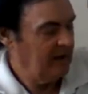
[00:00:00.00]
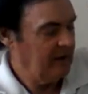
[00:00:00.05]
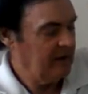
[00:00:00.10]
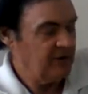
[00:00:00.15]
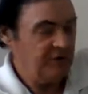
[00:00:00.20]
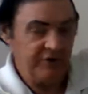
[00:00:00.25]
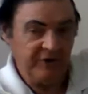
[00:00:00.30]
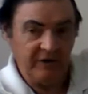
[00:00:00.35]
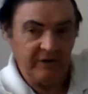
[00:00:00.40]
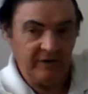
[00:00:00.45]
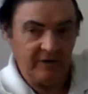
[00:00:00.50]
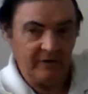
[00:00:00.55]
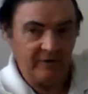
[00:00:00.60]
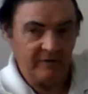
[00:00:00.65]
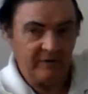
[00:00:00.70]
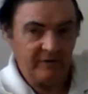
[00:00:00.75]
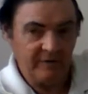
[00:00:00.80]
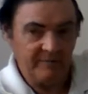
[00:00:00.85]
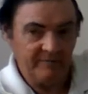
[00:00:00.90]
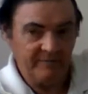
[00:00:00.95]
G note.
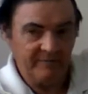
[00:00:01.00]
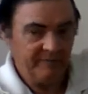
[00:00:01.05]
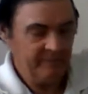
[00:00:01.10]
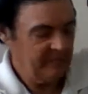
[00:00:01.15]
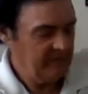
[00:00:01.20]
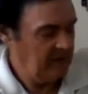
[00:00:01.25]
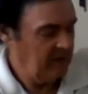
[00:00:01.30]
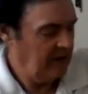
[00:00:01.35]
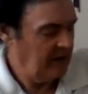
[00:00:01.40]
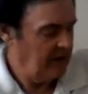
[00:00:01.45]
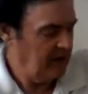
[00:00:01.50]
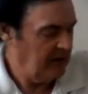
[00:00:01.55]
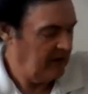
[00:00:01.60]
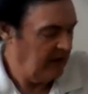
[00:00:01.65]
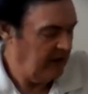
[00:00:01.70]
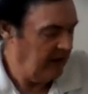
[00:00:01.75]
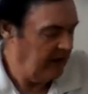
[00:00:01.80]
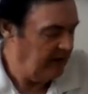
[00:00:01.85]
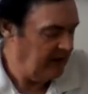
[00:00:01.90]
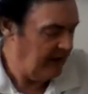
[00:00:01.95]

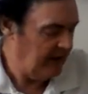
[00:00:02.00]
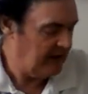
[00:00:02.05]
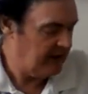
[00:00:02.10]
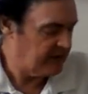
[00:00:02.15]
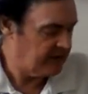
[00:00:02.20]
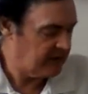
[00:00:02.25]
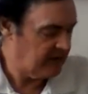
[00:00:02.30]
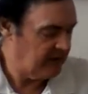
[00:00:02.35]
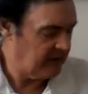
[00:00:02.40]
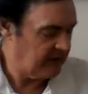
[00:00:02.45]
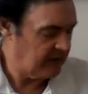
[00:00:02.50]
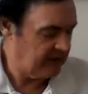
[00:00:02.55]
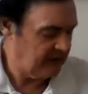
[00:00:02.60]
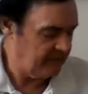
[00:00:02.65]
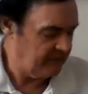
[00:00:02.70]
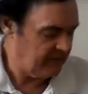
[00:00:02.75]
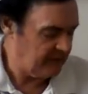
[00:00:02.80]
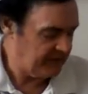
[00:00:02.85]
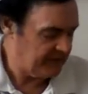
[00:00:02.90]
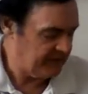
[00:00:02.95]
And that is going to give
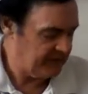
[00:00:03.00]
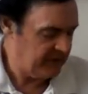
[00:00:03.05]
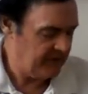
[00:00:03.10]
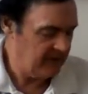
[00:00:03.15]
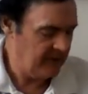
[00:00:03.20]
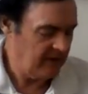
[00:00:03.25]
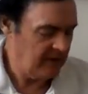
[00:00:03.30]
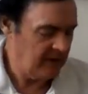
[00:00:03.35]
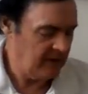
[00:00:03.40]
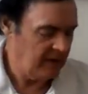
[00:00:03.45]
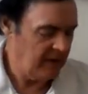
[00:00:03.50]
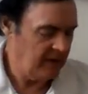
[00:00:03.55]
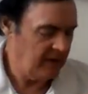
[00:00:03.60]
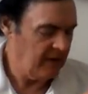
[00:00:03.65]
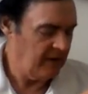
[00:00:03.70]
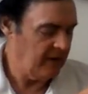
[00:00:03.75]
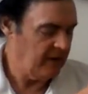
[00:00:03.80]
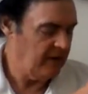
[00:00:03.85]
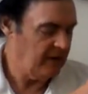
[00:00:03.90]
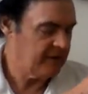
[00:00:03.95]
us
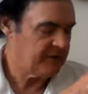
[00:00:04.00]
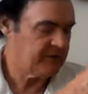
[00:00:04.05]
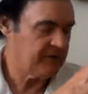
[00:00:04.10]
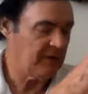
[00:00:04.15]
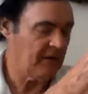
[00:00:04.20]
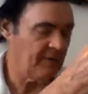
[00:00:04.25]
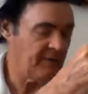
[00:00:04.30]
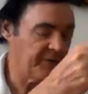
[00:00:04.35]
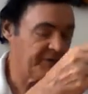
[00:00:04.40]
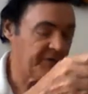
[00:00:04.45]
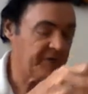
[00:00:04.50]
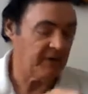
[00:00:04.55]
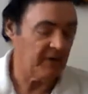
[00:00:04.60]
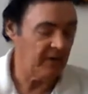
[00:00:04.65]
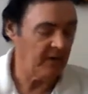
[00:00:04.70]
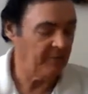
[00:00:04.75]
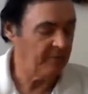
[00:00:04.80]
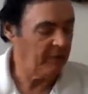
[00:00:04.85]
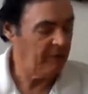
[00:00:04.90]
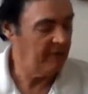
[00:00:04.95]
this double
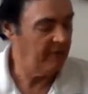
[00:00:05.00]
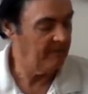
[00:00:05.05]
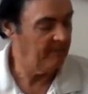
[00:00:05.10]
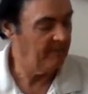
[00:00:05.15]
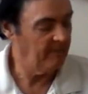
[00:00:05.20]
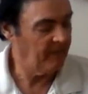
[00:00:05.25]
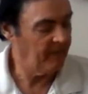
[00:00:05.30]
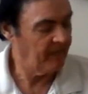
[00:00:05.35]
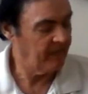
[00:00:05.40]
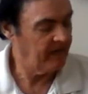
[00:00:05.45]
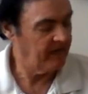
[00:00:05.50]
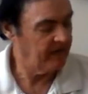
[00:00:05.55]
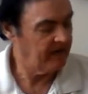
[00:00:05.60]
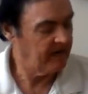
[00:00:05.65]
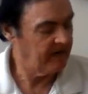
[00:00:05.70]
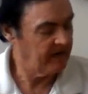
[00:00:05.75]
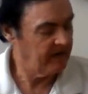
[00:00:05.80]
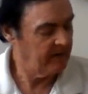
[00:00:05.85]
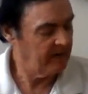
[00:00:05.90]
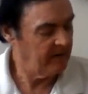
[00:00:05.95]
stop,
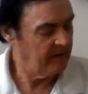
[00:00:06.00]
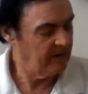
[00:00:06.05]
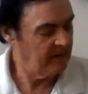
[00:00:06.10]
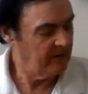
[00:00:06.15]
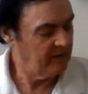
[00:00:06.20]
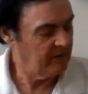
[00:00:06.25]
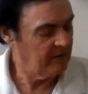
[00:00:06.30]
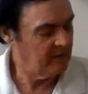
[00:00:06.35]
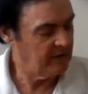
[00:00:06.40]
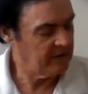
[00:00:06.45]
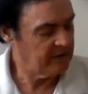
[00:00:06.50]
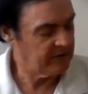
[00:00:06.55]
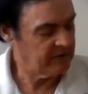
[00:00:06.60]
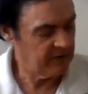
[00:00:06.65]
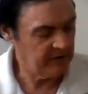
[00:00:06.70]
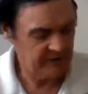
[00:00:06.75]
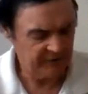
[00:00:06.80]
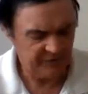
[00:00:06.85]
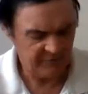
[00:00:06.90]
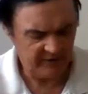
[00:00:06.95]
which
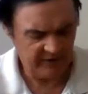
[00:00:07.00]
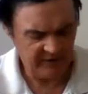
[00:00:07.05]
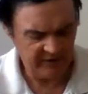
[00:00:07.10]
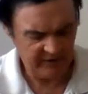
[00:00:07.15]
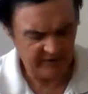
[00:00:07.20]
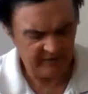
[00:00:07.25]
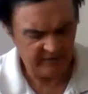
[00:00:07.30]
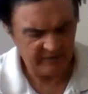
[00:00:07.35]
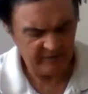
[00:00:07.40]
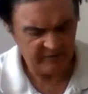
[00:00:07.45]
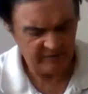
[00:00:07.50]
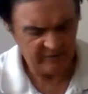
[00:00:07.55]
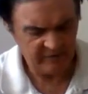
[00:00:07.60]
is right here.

########

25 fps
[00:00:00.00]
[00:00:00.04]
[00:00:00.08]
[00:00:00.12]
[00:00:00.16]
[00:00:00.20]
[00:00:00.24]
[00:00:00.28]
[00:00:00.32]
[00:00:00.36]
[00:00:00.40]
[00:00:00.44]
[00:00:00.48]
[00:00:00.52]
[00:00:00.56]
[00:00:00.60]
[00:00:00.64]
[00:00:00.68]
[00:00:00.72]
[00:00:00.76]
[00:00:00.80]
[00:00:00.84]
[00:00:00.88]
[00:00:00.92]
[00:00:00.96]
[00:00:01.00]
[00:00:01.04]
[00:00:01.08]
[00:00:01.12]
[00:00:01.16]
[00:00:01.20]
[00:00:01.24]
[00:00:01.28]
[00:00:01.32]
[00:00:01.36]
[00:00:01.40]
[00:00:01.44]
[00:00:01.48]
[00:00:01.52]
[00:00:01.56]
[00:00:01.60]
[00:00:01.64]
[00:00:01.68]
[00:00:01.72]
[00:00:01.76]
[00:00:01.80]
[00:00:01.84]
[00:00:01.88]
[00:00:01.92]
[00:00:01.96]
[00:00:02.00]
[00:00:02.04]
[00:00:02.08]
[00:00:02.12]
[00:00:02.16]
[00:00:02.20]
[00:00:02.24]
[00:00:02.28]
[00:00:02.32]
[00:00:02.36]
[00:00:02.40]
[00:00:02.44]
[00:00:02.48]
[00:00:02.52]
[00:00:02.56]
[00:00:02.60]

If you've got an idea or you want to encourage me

########

Above is the material; set down exactly its lines from the one containing "[00:00:05.80]" down to the one containing "[00:00:07.55]", both included, leaving out any pictures.

SOLUTION FOR THIS PROBLEM:
[00:00:05.80]
[00:00:05.85]
[00:00:05.90]
[00:00:05.95]
stop,
[00:00:06.00]
[00:00:06.05]
[00:00:06.10]
[00:00:06.15]
[00:00:06.20]
[00:00:06.25]
[00:00:06.30]
[00:00:06.35]
[00:00:06.40]
[00:00:06.45]
[00:00:06.50]
[00:00:06.55]
[00:00:06.60]
[00:00:06.65]
[00:00:06.70]
[00:00:06.75]
[00:00:06.80]
[00:00:06.85]
[00:00:06.90]
[00:00:06.95]
which
[00:00:07.00]
[00:00:07.05]
[00:00:07.10]
[00:00:07.15]
[00:00:07.20]
[00:00:07.25]
[00:00:07.30]
[00:00:07.35]
[00:00:07.40]
[00:00:07.45]
[00:00:07.50]
[00:00:07.55]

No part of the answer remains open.